TASK TO COMPLETE> With the images removed, transcribe the listing that follows exactly.

PROVIDED RECORDS>
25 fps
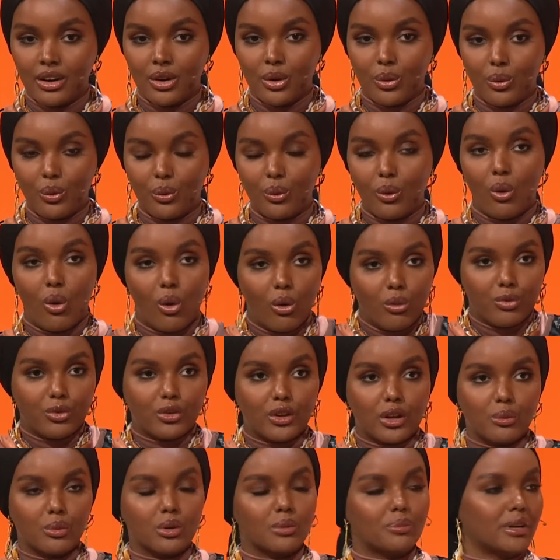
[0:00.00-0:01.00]
who
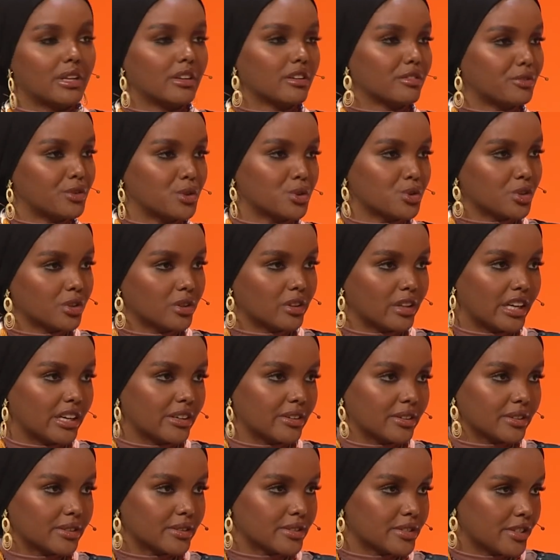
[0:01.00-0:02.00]
hopefully will be the future
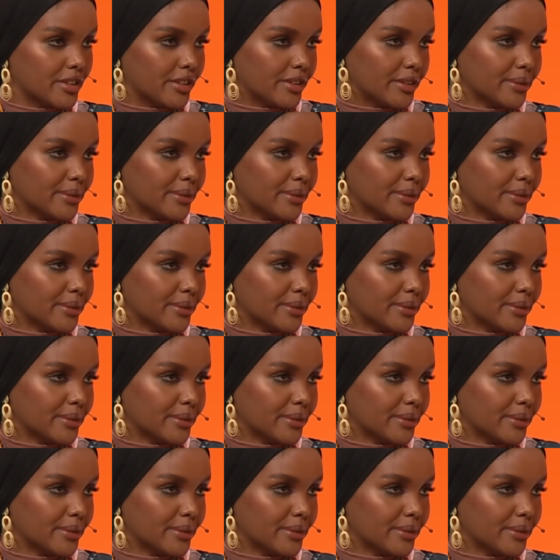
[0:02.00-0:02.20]
leaders,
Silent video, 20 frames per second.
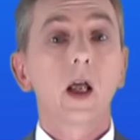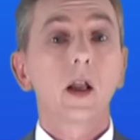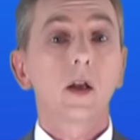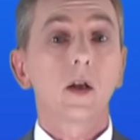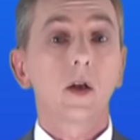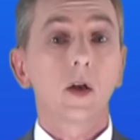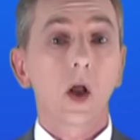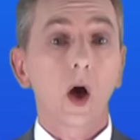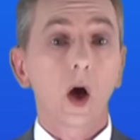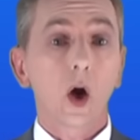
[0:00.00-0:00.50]

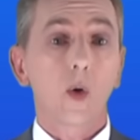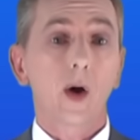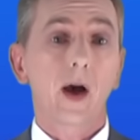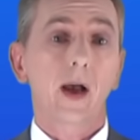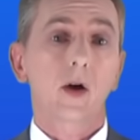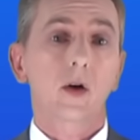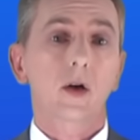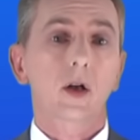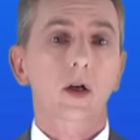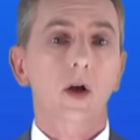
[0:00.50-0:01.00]
No
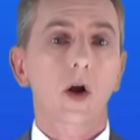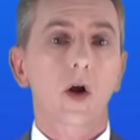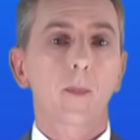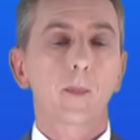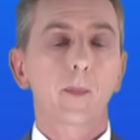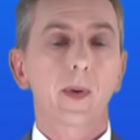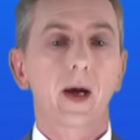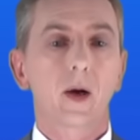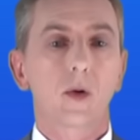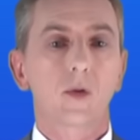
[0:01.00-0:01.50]
ionic
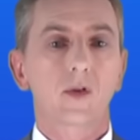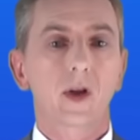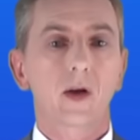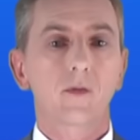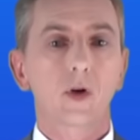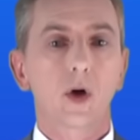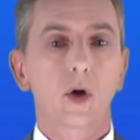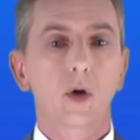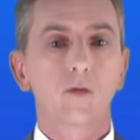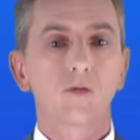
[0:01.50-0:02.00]
compounds have
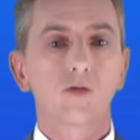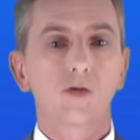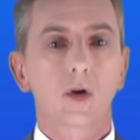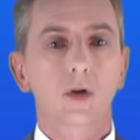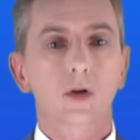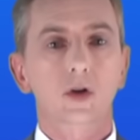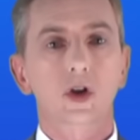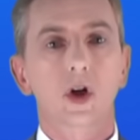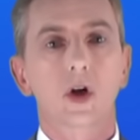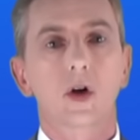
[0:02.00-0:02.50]
an overall
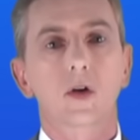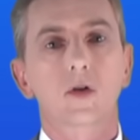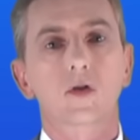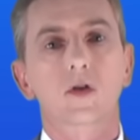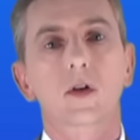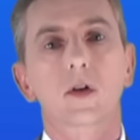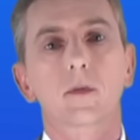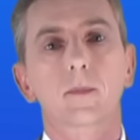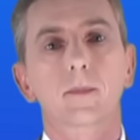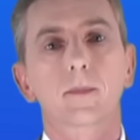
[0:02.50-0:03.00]

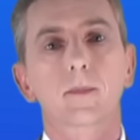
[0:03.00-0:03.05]
charge.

WRITTEN ANSWER>
25 fps
[0:00.00-0:01.00]
who
[0:01.00-0:02.00]
hopefully will be the future
[0:02.00-0:02.20]
leaders,
Silent video, 20 frames per second.
[0:00.00-0:00.50]

[0:00.50-0:01.00]
No
[0:01.00-0:01.50]
ionic
[0:01.50-0:02.00]
compounds have
[0:02.00-0:02.50]
an overall
[0:02.50-0:03.00]

[0:03.00-0:03.05]
charge.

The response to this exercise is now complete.